> [What is needed]
The data needs to be returned in full, exactly as it reads.

> [Provided data]

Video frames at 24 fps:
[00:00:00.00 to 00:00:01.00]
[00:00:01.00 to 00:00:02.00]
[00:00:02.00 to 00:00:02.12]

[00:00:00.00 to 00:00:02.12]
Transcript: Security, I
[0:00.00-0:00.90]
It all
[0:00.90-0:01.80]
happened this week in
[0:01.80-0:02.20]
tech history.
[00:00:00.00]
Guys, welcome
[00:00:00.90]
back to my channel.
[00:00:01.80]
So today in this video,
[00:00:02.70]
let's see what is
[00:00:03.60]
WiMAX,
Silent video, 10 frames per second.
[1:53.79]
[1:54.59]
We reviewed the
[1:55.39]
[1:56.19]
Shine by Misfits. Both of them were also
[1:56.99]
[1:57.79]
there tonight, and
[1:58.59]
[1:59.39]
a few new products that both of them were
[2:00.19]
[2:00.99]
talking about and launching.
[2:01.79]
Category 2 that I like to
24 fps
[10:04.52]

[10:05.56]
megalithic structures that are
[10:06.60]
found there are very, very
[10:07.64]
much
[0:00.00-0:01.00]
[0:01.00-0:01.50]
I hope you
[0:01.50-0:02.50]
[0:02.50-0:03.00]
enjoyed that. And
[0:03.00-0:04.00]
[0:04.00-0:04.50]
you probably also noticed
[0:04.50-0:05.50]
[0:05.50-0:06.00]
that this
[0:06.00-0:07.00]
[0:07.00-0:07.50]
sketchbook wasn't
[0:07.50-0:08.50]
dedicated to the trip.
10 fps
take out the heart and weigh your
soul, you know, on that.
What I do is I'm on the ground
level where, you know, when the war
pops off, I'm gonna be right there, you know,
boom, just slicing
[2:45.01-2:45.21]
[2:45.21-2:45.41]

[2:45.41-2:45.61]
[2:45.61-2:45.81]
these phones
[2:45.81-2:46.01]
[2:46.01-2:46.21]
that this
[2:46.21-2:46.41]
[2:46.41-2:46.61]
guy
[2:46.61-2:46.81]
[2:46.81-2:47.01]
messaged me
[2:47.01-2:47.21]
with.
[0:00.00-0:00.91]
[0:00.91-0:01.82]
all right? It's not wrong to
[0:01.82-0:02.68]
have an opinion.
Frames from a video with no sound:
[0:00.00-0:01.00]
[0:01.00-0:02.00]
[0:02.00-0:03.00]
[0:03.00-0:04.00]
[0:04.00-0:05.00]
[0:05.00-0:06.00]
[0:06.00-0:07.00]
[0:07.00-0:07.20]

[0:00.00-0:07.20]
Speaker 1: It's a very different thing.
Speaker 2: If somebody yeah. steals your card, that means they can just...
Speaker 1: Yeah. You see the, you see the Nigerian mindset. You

> [Exercise output]
Video frames at 24 fps:
[00:00:00.00 to 00:00:01.00]
[00:00:01.00 to 00:00:02.00]
[00:00:02.00 to 00:00:02.12]

[00:00:00.00 to 00:00:02.12]
Transcript: Security, I
[0:00.00-0:00.90]
It all
[0:00.90-0:01.80]
happened this week in
[0:01.80-0:02.20]
tech history.
[00:00:00.00]
Guys, welcome
[00:00:00.90]
back to my channel.
[00:00:01.80]
So today in this video,
[00:00:02.70]
let's see what is
[00:00:03.60]
WiMAX,
Silent video, 10 frames per second.
[1:53.79]
[1:54.59]
We reviewed the
[1:55.39]
[1:56.19]
Shine by Misfits. Both of them were also
[1:56.99]
[1:57.79]
there tonight, and
[1:58.59]
[1:59.39]
a few new products that both of them were
[2:00.19]
[2:00.99]
talking about and launching.
[2:01.79]
Category 2 that I like to
24 fps
[10:04.52]

[10:05.56]
megalithic structures that are
[10:06.60]
found there are very, very
[10:07.64]
much
[0:00.00-0:01.00]
[0:01.00-0:01.50]
I hope you
[0:01.50-0:02.50]
[0:02.50-0:03.00]
enjoyed that. And
[0:03.00-0:04.00]
[0:04.00-0:04.50]
you probably also noticed
[0:04.50-0:05.50]
[0:05.50-0:06.00]
that this
[0:06.00-0:07.00]
[0:07.00-0:07.50]
sketchbook wasn't
[0:07.50-0:08.50]
dedicated to the trip.
10 fps
take out the heart and weigh your
soul, you know, on that.
What I do is I'm on the ground
level where, you know, when the war
pops off, I'm gonna be right there, you know,
boom, just slicing
[2:45.01-2:45.21]
[2:45.21-2:45.41]

[2:45.41-2:45.61]
[2:45.61-2:45.81]
these phones
[2:45.81-2:46.01]
[2:46.01-2:46.21]
that this
[2:46.21-2:46.41]
[2:46.41-2:46.61]
guy
[2:46.61-2:46.81]
[2:46.81-2:47.01]
messaged me
[2:47.01-2:47.21]
with.
[0:00.00-0:00.91]
[0:00.91-0:01.82]
all right? It's not wrong to
[0:01.82-0:02.68]
have an opinion.
Frames from a video with no sound:
[0:00.00-0:01.00]
[0:01.00-0:02.00]
[0:02.00-0:03.00]
[0:03.00-0:04.00]
[0:04.00-0:05.00]
[0:05.00-0:06.00]
[0:06.00-0:07.00]
[0:07.00-0:07.20]

[0:00.00-0:07.20]
Speaker 1: It's a very different thing.
Speaker 2: If somebody yeah. steals your card, that means they can just...
Speaker 1: Yeah. You see the, you see the Nigerian mindset. You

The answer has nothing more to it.